Endoscopy is an essential and very commonly used procedure for the evaluation of a multitude of gastrointestinal symptoms. Although it is increasingly required, patients often wait on arrival at the endoscopy unit until they are called for the procedure. It is not clear whether or not this waiting time may have an impact on patient's tolerance during upper endoscopy. Our study attempts to address this.
We studied consecutive outpatients who underwent endoscopy from September to December, 2013. Gender, age, body mass index (BMI), previous endoscopic experiences, antidepressant therapy, and the time interval between arrival at the endoscopy unit and the onset of examination was recorded. Anxiety before the procedure, pain, and discomfort were rated by a numeric rating scale (0 = no pain/discomfort encountered to 10 = extremely painful/uncomfortable).
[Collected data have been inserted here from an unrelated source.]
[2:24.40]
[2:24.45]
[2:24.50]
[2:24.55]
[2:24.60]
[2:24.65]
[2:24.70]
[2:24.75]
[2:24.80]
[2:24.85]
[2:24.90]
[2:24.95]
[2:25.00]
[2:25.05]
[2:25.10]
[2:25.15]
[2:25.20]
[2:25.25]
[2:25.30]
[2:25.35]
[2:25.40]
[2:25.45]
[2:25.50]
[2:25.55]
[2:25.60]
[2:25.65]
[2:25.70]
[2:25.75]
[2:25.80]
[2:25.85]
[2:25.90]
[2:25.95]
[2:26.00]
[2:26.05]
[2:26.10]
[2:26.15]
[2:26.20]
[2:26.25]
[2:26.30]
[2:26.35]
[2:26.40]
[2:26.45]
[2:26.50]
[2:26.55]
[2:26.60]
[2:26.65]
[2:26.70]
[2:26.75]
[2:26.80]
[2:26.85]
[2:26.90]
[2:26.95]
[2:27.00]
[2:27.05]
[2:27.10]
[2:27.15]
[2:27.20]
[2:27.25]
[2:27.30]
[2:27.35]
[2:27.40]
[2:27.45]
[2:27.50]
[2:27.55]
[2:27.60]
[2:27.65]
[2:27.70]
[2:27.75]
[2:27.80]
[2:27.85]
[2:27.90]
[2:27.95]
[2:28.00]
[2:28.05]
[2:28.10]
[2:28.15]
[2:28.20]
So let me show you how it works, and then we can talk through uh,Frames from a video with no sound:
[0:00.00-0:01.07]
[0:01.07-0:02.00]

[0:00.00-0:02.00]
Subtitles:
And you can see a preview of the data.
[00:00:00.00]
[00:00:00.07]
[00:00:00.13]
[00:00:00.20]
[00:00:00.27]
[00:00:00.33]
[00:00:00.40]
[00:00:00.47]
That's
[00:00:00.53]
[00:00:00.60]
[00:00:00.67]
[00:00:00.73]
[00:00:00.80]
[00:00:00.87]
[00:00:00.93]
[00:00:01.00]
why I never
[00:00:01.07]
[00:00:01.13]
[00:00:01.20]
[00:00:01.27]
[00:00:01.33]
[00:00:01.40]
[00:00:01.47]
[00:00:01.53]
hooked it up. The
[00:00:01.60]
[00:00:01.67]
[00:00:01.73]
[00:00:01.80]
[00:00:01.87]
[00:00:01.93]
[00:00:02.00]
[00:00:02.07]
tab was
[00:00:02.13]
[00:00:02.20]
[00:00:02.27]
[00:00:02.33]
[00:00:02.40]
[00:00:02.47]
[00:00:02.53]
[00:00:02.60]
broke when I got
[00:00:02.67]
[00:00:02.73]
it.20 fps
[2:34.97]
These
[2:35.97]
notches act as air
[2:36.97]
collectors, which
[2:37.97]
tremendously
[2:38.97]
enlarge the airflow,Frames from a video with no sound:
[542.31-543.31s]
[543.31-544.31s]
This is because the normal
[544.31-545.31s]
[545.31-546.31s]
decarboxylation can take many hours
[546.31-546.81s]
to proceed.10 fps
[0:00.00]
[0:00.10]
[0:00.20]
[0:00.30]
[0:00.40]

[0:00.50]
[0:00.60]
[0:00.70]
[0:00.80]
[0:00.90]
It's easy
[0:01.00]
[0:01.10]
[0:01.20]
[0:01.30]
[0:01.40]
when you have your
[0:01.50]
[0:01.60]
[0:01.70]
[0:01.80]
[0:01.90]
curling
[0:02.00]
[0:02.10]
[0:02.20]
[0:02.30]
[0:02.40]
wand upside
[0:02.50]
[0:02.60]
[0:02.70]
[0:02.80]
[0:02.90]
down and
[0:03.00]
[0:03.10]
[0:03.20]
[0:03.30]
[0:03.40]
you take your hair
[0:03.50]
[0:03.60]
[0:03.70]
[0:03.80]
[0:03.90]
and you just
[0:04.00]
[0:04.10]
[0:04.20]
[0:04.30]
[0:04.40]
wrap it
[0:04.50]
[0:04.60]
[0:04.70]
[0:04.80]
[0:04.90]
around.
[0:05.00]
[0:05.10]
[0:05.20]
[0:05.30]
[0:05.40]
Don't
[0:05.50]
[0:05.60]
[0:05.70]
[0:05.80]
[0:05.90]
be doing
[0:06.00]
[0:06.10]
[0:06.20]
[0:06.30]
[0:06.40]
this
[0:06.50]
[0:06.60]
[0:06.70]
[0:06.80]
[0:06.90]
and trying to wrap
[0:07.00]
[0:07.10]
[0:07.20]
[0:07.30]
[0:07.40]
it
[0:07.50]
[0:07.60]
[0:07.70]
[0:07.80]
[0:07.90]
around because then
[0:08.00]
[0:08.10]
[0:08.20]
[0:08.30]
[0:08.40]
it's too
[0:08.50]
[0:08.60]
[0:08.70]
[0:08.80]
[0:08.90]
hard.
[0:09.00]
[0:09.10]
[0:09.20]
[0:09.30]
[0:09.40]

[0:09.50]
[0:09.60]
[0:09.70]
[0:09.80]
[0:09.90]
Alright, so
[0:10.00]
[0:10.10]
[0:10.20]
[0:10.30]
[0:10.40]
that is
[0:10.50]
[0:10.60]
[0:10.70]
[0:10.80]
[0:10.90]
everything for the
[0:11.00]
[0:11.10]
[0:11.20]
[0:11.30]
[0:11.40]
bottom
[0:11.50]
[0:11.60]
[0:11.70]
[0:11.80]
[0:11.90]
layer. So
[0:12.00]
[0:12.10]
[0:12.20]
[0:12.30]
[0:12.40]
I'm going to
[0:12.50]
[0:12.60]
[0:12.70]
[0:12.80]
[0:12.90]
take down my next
One hundred and five consecutive outpatients (male = 52; mean age = 45.3 years; age range = 20–86 years) were included in the study. The mean BMI was 25 ± 4.8; mean waiting time from registration to the procedure was 172 min (time range = 30 - 375 mins). Mean patients' pre-examination anxiety level was 3 ± 3.84, mean discomfort score was 4.3 ± 3.09 and mean pain score was 3.4 ± 3.03. The level of pain and discomfort was significantly higher in patients with higher levels of pre-procedure anxiety. No differences were found in terms of anxiety, pain and discomfort among patients divided according to waiting time.
According to our data, waiting time does not have a significant impact on the perception of pain and discomfort related to the endoscopic procedure. On the other hand, high pre-procedural levels of anxiety were associated with a low tolerance. Further multicenter randomized trials are needed to clarify the impact of waiting time.